### TASK DESCRIPTION:
This exercise calls for every record to be returned exactly, with pictures removed.

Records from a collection
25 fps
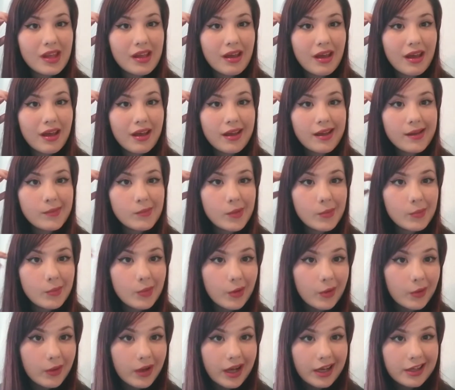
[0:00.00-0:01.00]
I am a
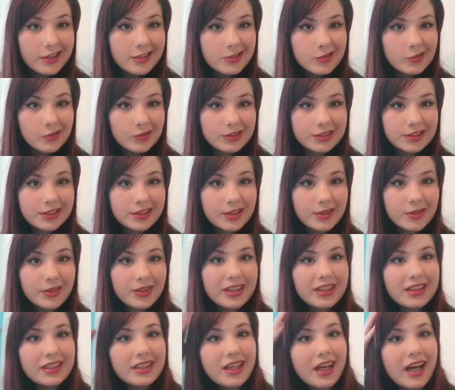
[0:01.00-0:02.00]
broke high school
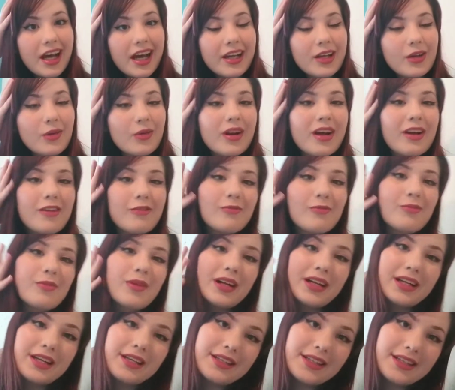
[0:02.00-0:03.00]
student. I don't have
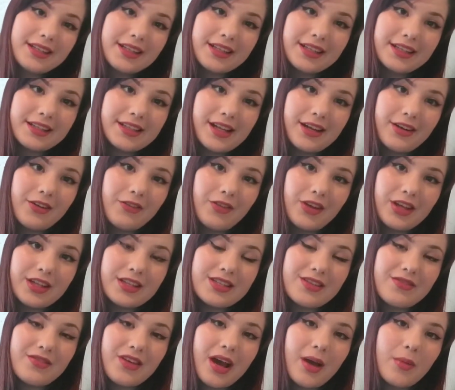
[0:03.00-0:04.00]
money to get a ton of
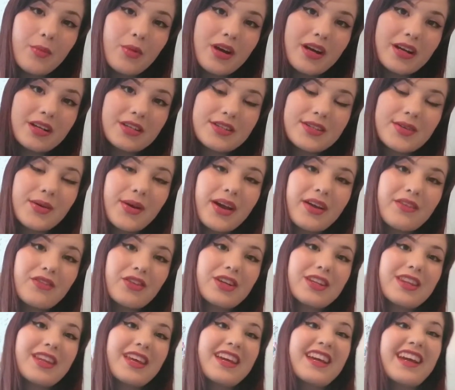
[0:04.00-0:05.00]
fancy fabric, so
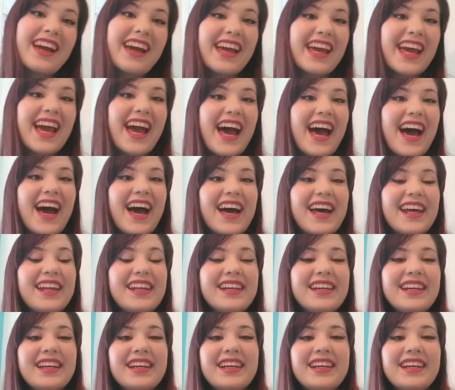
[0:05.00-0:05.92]
everything I had,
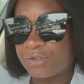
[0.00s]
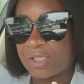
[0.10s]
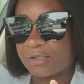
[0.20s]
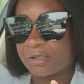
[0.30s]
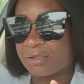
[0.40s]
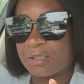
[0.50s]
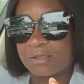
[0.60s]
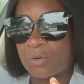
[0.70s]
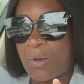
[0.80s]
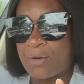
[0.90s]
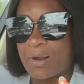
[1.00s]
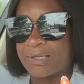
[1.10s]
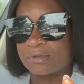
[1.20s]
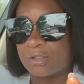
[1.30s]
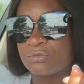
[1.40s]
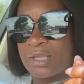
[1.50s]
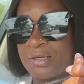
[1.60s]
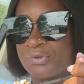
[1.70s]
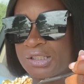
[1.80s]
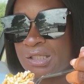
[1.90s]
just as good as the white rice. Like, you can't
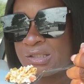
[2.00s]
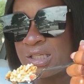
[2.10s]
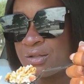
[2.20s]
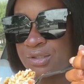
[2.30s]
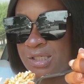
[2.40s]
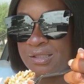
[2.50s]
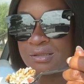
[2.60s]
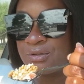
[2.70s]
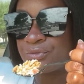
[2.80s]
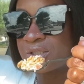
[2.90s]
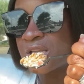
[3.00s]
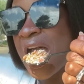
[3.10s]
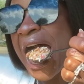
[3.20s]
even t tell the taste difference.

### OUTPUT:
25 fps
[0:00.00-0:01.00]
I am a
[0:01.00-0:02.00]
broke high school
[0:02.00-0:03.00]
student. I don't have
[0:03.00-0:04.00]
money to get a ton of
[0:04.00-0:05.00]
fancy fabric, so
[0:05.00-0:05.92]
everything I had,
[0.00s]
[0.10s]
[0.20s]
[0.30s]
[0.40s]
[0.50s]
[0.60s]
[0.70s]
[0.80s]
[0.90s]
[1.00s]
[1.10s]
[1.20s]
[1.30s]
[1.40s]
[1.50s]
[1.60s]
[1.70s]
[1.80s]
[1.90s]
just as good as the white rice. Like, you can't
[2.00s]
[2.10s]
[2.20s]
[2.30s]
[2.40s]
[2.50s]
[2.60s]
[2.70s]
[2.80s]
[2.90s]
[3.00s]
[3.10s]
[3.20s]
even t tell the taste difference.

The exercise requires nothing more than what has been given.